● What needs to be done
Repeat the records exactly, so that each line matches the original.

Saved entries
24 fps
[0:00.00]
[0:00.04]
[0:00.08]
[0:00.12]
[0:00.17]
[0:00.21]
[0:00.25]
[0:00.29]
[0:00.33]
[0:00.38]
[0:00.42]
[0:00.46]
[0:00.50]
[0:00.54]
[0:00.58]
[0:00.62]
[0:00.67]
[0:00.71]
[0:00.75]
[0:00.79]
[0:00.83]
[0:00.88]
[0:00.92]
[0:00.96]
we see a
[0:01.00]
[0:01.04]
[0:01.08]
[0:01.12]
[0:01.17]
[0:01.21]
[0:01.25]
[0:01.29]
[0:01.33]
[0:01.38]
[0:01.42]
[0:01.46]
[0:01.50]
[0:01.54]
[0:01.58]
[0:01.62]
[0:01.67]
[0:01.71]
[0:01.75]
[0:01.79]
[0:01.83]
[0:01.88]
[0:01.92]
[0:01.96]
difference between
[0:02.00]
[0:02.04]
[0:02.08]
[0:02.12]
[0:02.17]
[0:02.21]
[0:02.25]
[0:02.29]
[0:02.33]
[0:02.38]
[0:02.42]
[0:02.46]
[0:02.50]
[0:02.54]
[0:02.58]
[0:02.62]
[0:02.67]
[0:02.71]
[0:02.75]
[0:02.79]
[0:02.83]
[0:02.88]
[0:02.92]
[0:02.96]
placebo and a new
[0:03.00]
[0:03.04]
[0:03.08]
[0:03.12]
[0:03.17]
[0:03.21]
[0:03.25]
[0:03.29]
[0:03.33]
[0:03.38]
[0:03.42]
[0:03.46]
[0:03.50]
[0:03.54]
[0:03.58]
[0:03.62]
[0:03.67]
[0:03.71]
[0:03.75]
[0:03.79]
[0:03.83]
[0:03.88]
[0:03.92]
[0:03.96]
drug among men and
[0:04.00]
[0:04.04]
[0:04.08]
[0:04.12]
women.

● Answer box
24 fps
[0:00.00]
[0:00.04]
[0:00.08]
[0:00.12]
[0:00.17]
[0:00.21]
[0:00.25]
[0:00.29]
[0:00.33]
[0:00.38]
[0:00.42]
[0:00.46]
[0:00.50]
[0:00.54]
[0:00.58]
[0:00.62]
[0:00.67]
[0:00.71]
[0:00.75]
[0:00.79]
[0:00.83]
[0:00.88]
[0:00.92]
[0:00.96]
we see a
[0:01.00]
[0:01.04]
[0:01.08]
[0:01.12]
[0:01.17]
[0:01.21]
[0:01.25]
[0:01.29]
[0:01.33]
[0:01.38]
[0:01.42]
[0:01.46]
[0:01.50]
[0:01.54]
[0:01.58]
[0:01.62]
[0:01.67]
[0:01.71]
[0:01.75]
[0:01.79]
[0:01.83]
[0:01.88]
[0:01.92]
[0:01.96]
difference between
[0:02.00]
[0:02.04]
[0:02.08]
[0:02.12]
[0:02.17]
[0:02.21]
[0:02.25]
[0:02.29]
[0:02.33]
[0:02.38]
[0:02.42]
[0:02.46]
[0:02.50]
[0:02.54]
[0:02.58]
[0:02.62]
[0:02.67]
[0:02.71]
[0:02.75]
[0:02.79]
[0:02.83]
[0:02.88]
[0:02.92]
[0:02.96]
placebo and a new
[0:03.00]
[0:03.04]
[0:03.08]
[0:03.12]
[0:03.17]
[0:03.21]
[0:03.25]
[0:03.29]
[0:03.33]
[0:03.38]
[0:03.42]
[0:03.46]
[0:03.50]
[0:03.54]
[0:03.58]
[0:03.62]
[0:03.67]
[0:03.71]
[0:03.75]
[0:03.79]
[0:03.83]
[0:03.88]
[0:03.92]
[0:03.96]
drug among men and
[0:04.00]
[0:04.04]
[0:04.08]
[0:04.12]
women.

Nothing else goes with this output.